My thoughts on Sensitivity:
I, like many women, have been accused at times of being overly sensitive. After a long week at work or a mean comment from a stranger, tears well up in my eyes and begin to stumble their way down my cheeks. But as I’ve grown, I have found that I am less ashamed of the emotions that I am feeling and as a result I have begun let others in on the state of my mind and heart.
Unfortunately, I believe women in general fight an uphill battle with this. It has been shown that women engage in conversations regarding relationships and emotions whereas our male counterparts discuss facts and current events. Whether by nature or by nurture, I, as a woman, observe the interactions between two people at the table next to mine at a restaurant. I read body language as well as verbal cues in an effort to fully understand the message that my friend is trying to get across when she’s getting hit on at a party. In general, I make an effort to be in touch with my emotions as well as the sentiments of others.
Consequently. I laugh AND I cry.
Having been confronted recently regarding my sensitivity has caused me to step out of my own skin and attempt to gain an honest impression of myself.
What I found was comforting.
It’s true that on certain days, in the company of honest friends, Mufasa dying in The Lion King could cause a lonely tear.
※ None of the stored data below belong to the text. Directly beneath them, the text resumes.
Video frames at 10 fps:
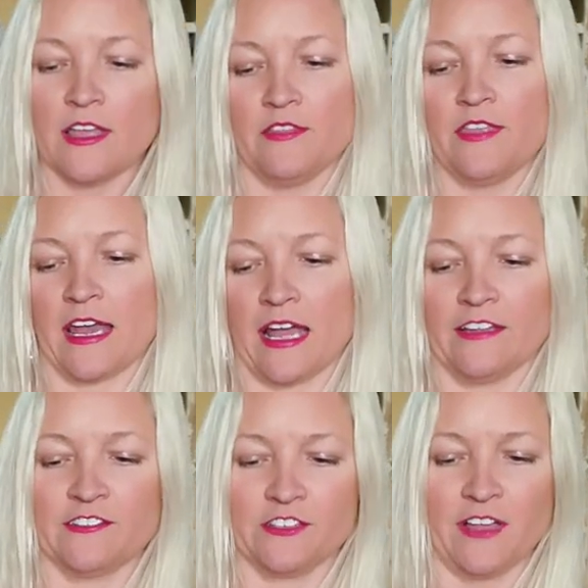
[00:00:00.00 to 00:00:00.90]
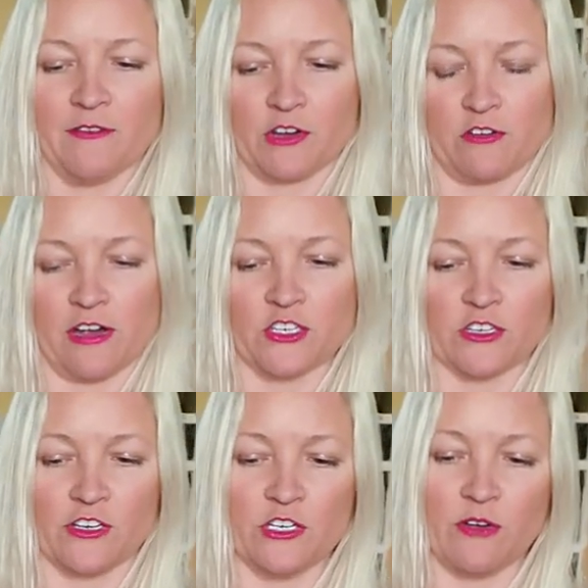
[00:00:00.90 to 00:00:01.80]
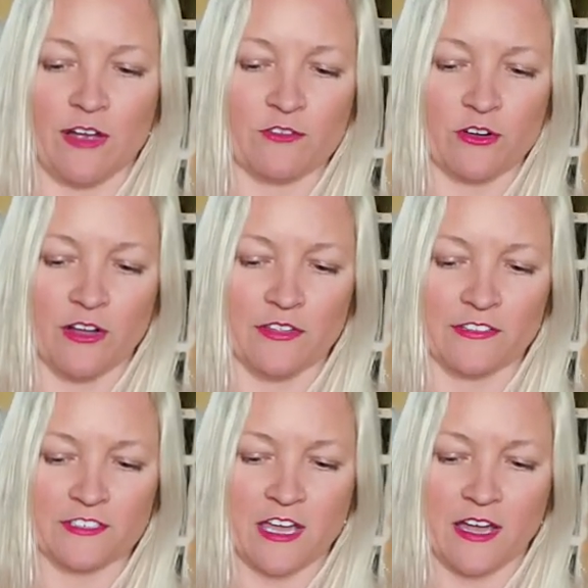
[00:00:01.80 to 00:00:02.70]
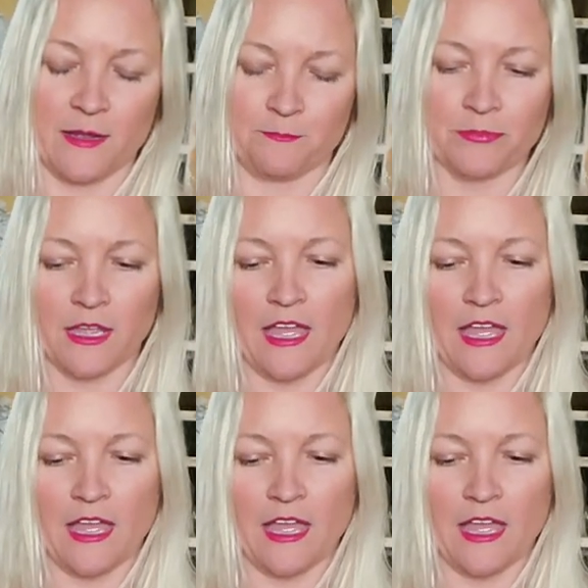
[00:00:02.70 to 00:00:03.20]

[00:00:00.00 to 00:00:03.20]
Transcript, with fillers: that I still have a crush on you after all this time.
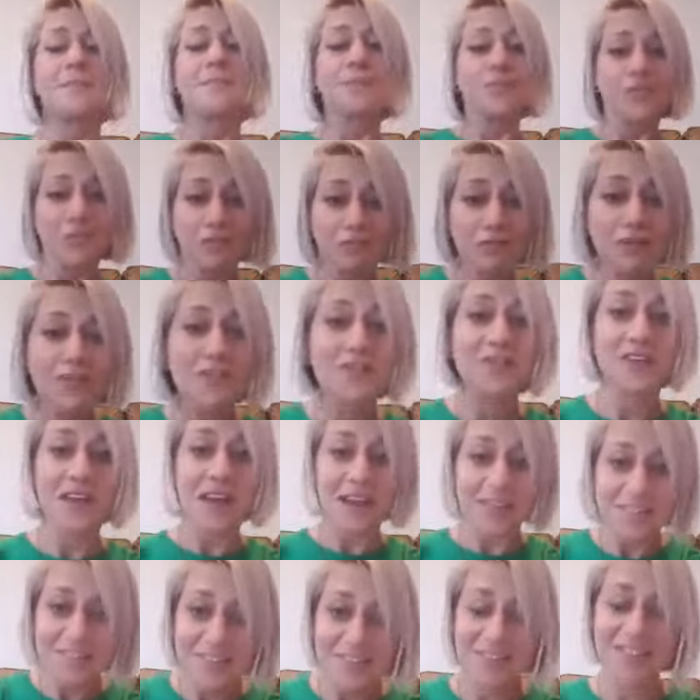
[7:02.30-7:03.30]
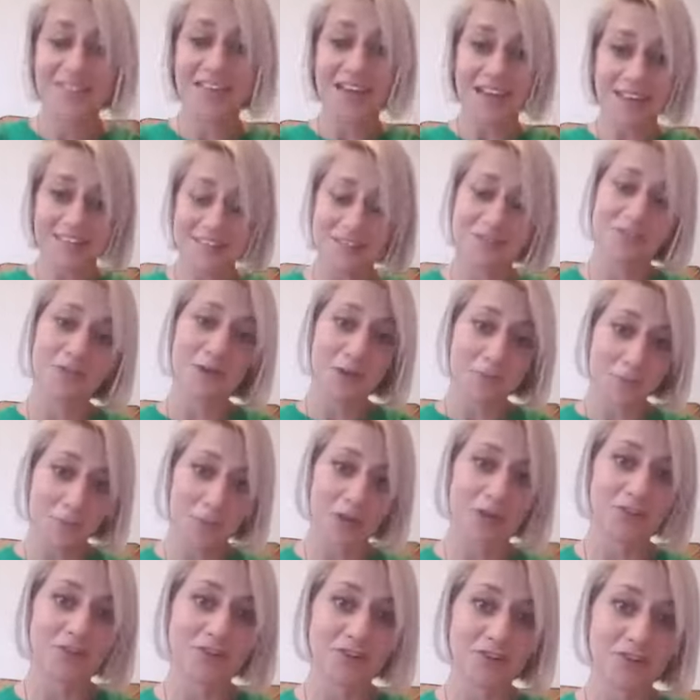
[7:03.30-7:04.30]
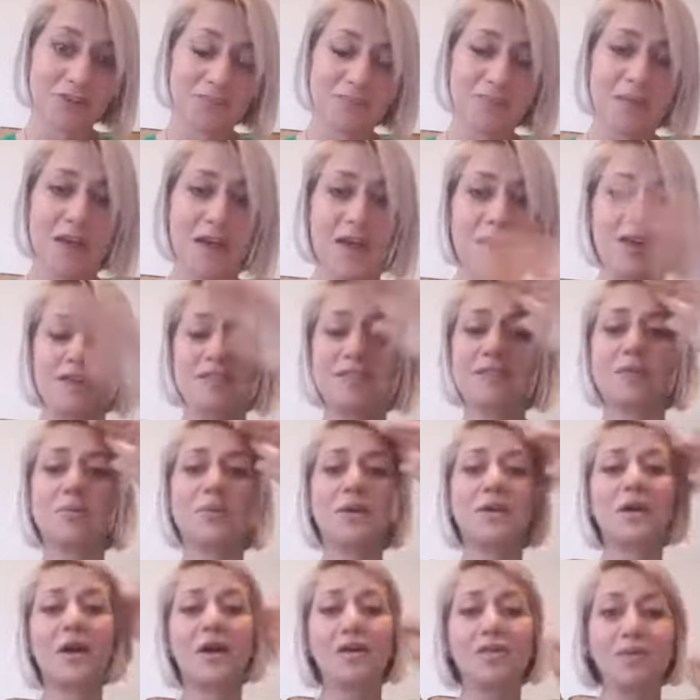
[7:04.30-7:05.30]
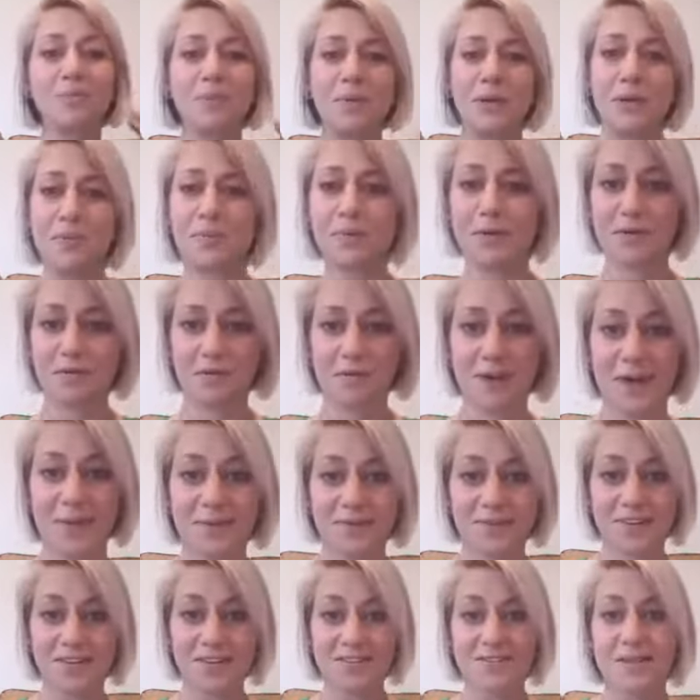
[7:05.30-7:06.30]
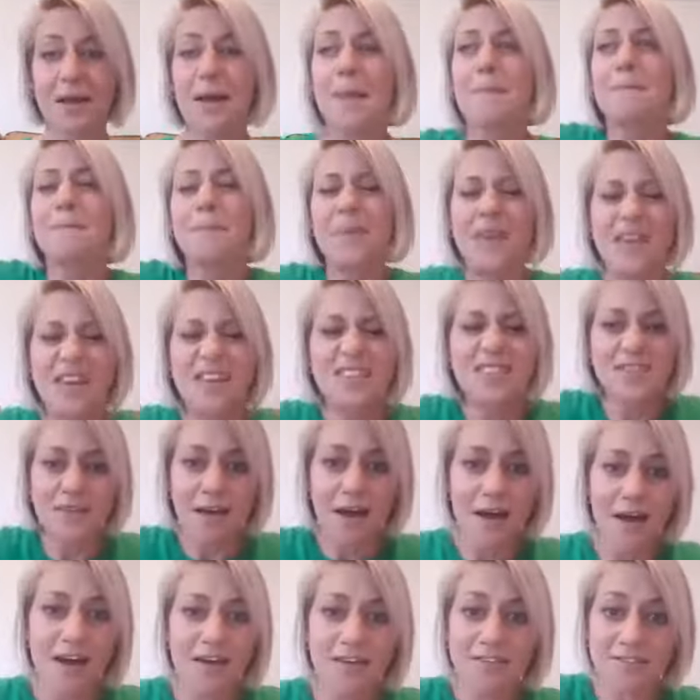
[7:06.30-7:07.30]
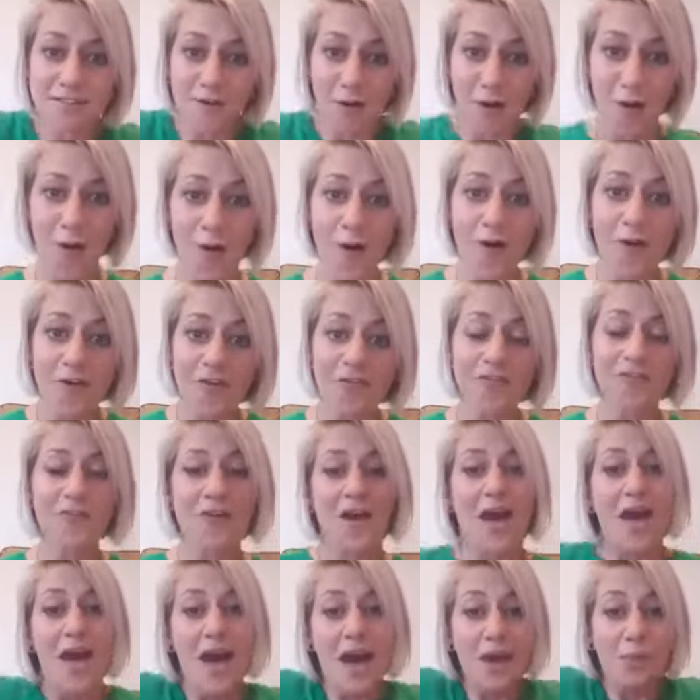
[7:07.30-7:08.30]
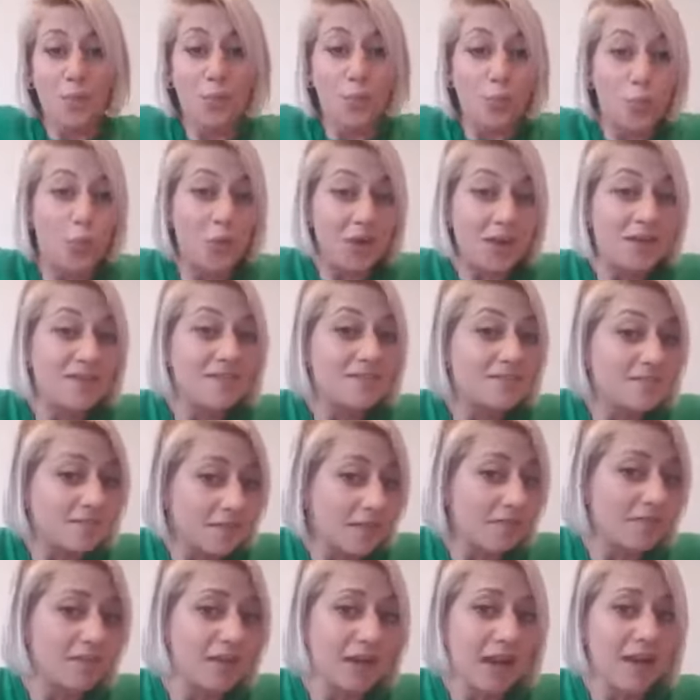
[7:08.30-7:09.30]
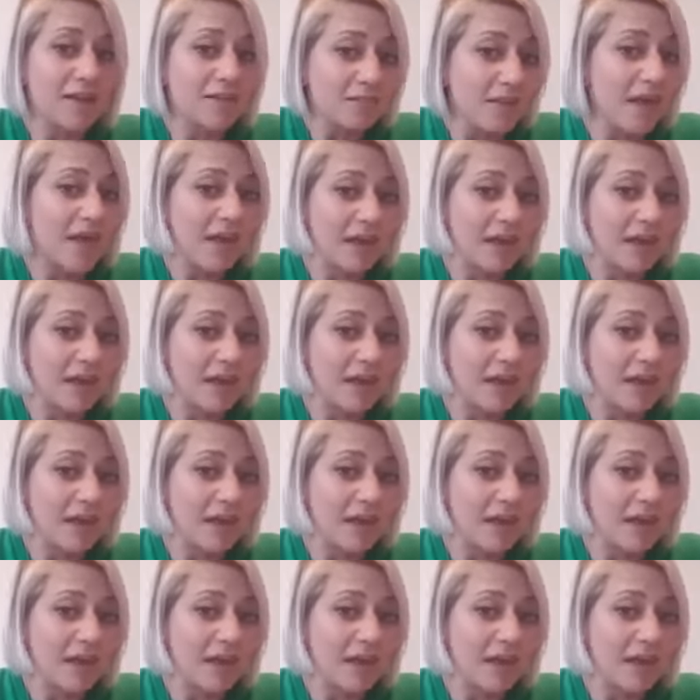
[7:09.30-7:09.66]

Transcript: that reflect that vibration. So when other people around us piss us off, and we surrogate that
Yet, this same sensitivity – which is so often frowned upon – is an essential tool that I will use as a mother to care for my children. It’s the same instrument that lets me ask a friend or significant other “what’s wrong?” before they gain the courage to bring it up on their own. In short, I found that my sensitivity as a woman is something to be proud of, not ashamed for. And that revelation has made me much more comfortable in my own skin.
Living just to find Emotion:
I get a lot of criticism from the people closest to me regarding my emotions. Only the people very close to you really have the ground to let you know that you are being a bit dramatic. One friend in particular give me a weekly Annie, you need to level it out when I go from my highest high, to lowest low in a matter of a few hours.
I am emotional. I feel empathy for strangers. I fall in love with other’s acts of kindness. I throw myself into new friendships, divulging my secrets in an attempt to learn someone knew. Music makes me cry (as do proposals, a lot of TV shows, and thinking about my Dad+Grandpa).
I leave myself exposed, and am told that I need to be careful or I’m going to get hurt. True, but what is the other option? That I don’t feel? That I don’t see the beauty in a random smile? That I don’t make a fantastic fast friendship that lasts only a month or two? That the sun on my back doesn’t make me feel elated?
I’m over here livin just to find emotion.